“行了,都吃。”方叔有说话了。
“呵,都吃,都吃,都敞开了吃,咱家的粮食够吗?”
方孙氏没好气道:“就说白家那一家子懒汉,吃饭不算计,听说昨天就断炊了,只能吃野菜、草籽,屎都拉不出来;今早上,我看耿嫂子家的汤也更稀了;还有付家……村上的人都不好过哟!”

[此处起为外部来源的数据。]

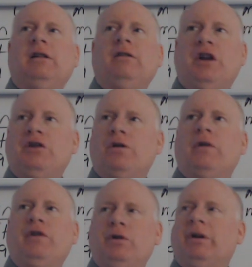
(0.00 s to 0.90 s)
then you're
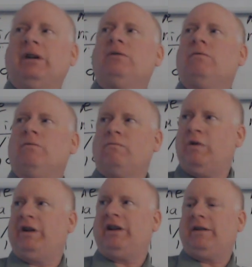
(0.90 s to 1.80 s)
viewing
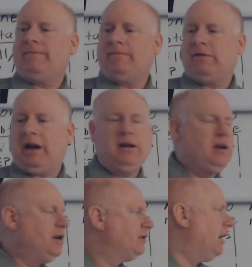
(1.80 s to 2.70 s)
Woody, okay?
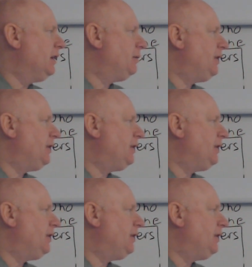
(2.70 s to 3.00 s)
So that's what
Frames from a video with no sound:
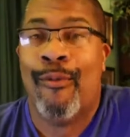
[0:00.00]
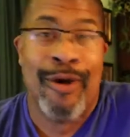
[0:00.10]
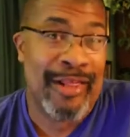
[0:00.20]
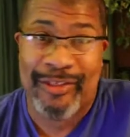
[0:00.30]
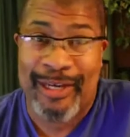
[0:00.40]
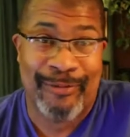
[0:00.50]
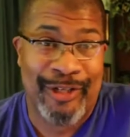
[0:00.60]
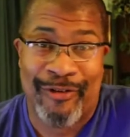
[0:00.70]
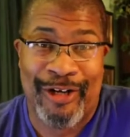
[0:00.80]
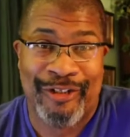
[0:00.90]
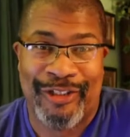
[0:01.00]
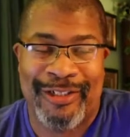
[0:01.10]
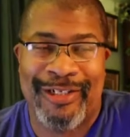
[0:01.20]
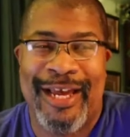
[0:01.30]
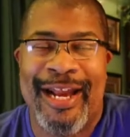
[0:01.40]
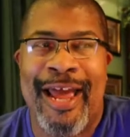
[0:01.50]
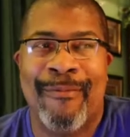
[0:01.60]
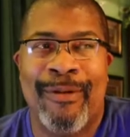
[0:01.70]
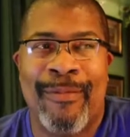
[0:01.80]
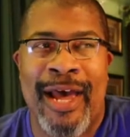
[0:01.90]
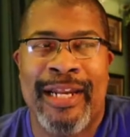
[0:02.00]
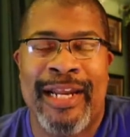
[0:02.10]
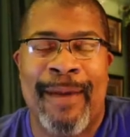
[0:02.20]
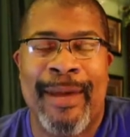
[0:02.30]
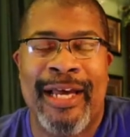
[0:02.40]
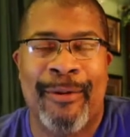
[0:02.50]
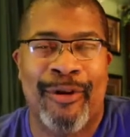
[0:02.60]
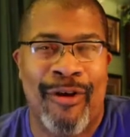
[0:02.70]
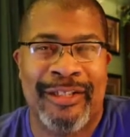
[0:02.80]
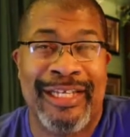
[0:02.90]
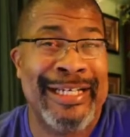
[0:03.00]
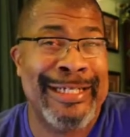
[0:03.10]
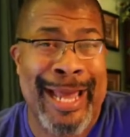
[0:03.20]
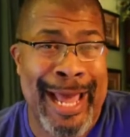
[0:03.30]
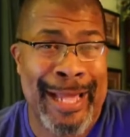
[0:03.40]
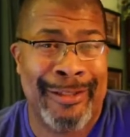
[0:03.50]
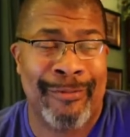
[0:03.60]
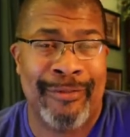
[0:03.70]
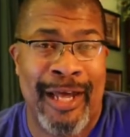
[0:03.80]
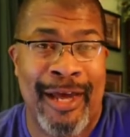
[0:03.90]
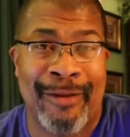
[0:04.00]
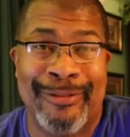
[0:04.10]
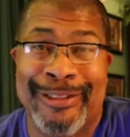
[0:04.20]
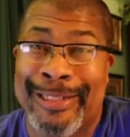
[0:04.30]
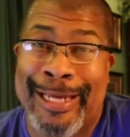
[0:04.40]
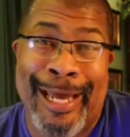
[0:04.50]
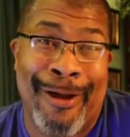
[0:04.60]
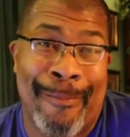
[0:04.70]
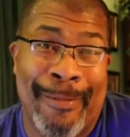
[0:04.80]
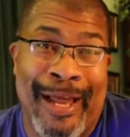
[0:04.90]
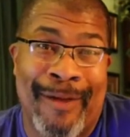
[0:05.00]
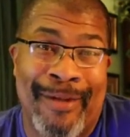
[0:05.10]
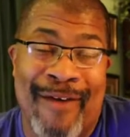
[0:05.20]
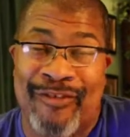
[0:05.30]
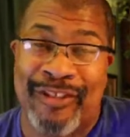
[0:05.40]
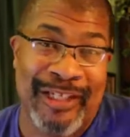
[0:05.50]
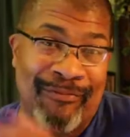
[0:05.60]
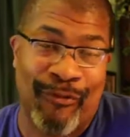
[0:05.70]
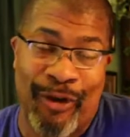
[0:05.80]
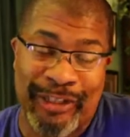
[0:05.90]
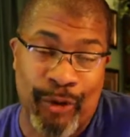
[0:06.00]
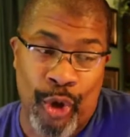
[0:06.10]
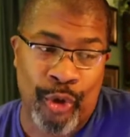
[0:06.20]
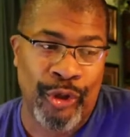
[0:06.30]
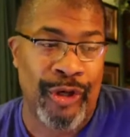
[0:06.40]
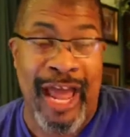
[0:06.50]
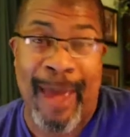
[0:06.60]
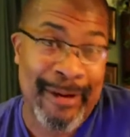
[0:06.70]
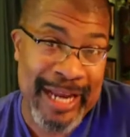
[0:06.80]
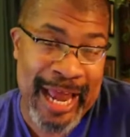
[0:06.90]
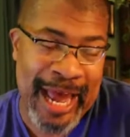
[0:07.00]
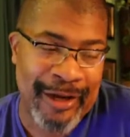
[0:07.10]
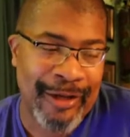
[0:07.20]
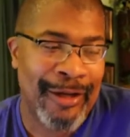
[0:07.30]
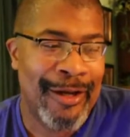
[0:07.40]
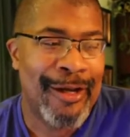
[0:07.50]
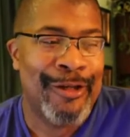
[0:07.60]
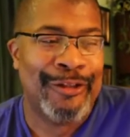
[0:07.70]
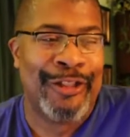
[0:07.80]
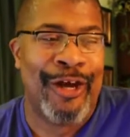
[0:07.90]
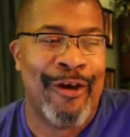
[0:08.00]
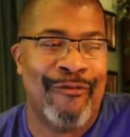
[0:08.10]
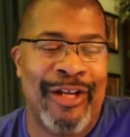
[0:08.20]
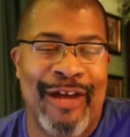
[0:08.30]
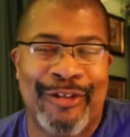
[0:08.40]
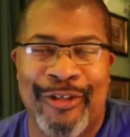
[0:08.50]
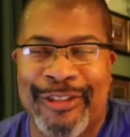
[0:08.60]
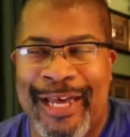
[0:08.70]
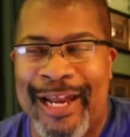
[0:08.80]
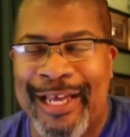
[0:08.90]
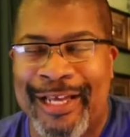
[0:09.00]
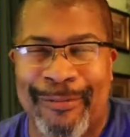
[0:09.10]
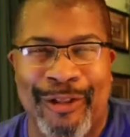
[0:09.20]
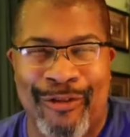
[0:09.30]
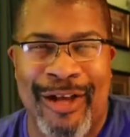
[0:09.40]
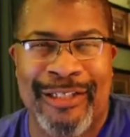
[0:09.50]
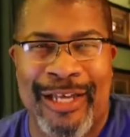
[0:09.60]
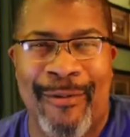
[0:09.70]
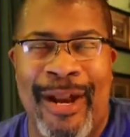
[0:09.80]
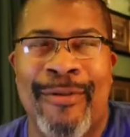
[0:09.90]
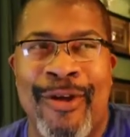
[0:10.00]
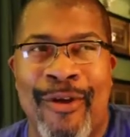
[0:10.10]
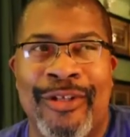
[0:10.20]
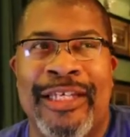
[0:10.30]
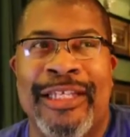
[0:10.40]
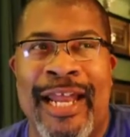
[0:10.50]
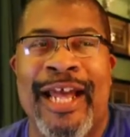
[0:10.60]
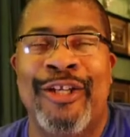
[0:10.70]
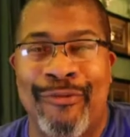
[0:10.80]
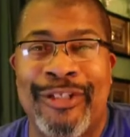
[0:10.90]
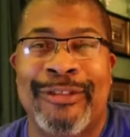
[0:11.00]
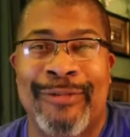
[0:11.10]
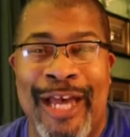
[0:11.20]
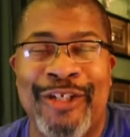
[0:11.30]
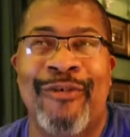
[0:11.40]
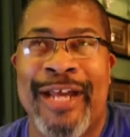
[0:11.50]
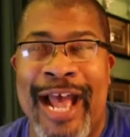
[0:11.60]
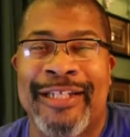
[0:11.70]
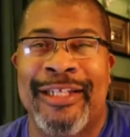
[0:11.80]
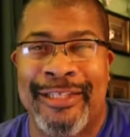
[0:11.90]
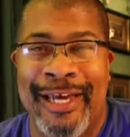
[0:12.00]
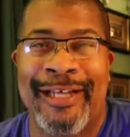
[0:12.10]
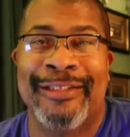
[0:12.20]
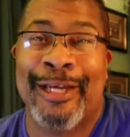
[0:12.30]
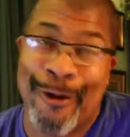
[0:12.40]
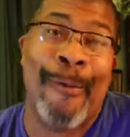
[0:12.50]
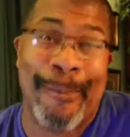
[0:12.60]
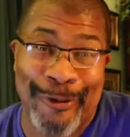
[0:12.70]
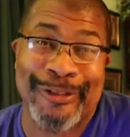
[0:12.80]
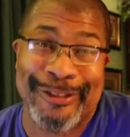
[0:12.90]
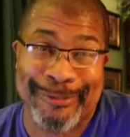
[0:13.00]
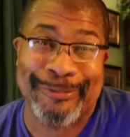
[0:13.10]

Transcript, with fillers: we're not the same generation. And I am reminded, and I may come across like a dad sometimes because I can't help it. I have this deep voice. I'm older. I am a dad. So and realize so it's kind of it comes across that way. And I'm noticing that I do re- I do react to things like an old person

她说着,看方叔有埋头吃得呼呼噜噜,气不打一处来:“我说让你去找老爷子,咱们方家四房一起开火,你就是拉不下脸。中午时候,我都看见了,他奶又偷偷给四房的安安东西吃……”
“行了。”方叔有打断。
“死要面子活受罪!你爹这人,宁可自己吃亏,都拉不下脸哟!”
方孙氏知道方父不想听这个,哼了一声,却也换了个话题:“当家的,咱家粮食不多了,还得再弄些来才是。虽说再有三四天,就到县里了,有预备仓放粮,可粮没发到手里,心里终究不落定……”
“上哪弄粮呢?对了,宋家还欠着三斤粗米,我得去要回来!”
事实上,这三斤粗米是宋家去年冬天借的,距今已有大半年,方母此前已去提了一次,也没要回来。
“宋家……”方叔有沉默了一下:“这个时候,谁家都不好过,算了。”
“算了?怎么能算了?他们不好过,咱家就好过了?那可是三斤粮食啊!他们有脸借,我还没理去要了?
你爱面子,拉不下脸去要,我去,我不要脸,脸还能比肚子更重要?”
方孙氏恨铁不成钢地数落了方父一顿,看向方临:“我儿子还正在长身体,可不能饿着了!”
她就是敢在这种大事上和方父这个一家之主顶牛,因为方父再气,也不会动手打人,顶多不理你,冷暴力——这已经是顶好的了,按照耿婶的话,‘你数数,咱小和村里的男人,有一个算一个,除了你爹,有哪个不打女人的?你娘跟了伱爹,真是不知道少挨了多少打’。
旁边,方临听着,想问宋家借粮这事,这时,一个三十来岁、面色惨白、身穿粗麻布裙的妇人过来。
“桂花过来了,坐!有啥事啊?”方孙氏起身迎接。
虽然是吃饭时候,但在这个逃难的光景,她都不敢客气卖嘴,问一句‘吃了没,要不坐下吃点’。
“方嫂子!”
桂花嫂脸色勉强,艰难开口:“就是想借点粮……”
“哎哟,这可真是……不是嫂子不通情理,实在是我家也快断炊了,还在说去哪弄点粮呢!”
打发走桂花嫂,方孙氏叹息道:“老陈家真不是东西,看把桂花给饿成什么样了!”
“桂花这人,村里哪个见了,不竖个大拇指,说声好,可就是摊上了老陈家,造孽啊!老陈家家里、地里的累活苦活,哪个不是桂花在做?怀着娃时都没歇过。桂花她自己性子又弱,村里不要脸的人可劲儿欺负、使唤她……”
方母絮絮叨叨说着,又是一声叹息:“唉,说来,咱家还欠桂花一次帮工呢,也就是实在没粮,不然这次多少也得借点。”
说话间,方家四人已吃完了饭,碗底光净如新。
“小萱,走去洗碗!”
方孙氏没好脸色:“等会儿我还要去宋家要粮哩!”
‘是得要回来,这样家里人才能多吃些。’
方临想着,开口道:“娘,我去吧!”
在这个时代,男人出面,总是比女人管事些。
他向方母问清情况,心中有了计较,向宋家走去。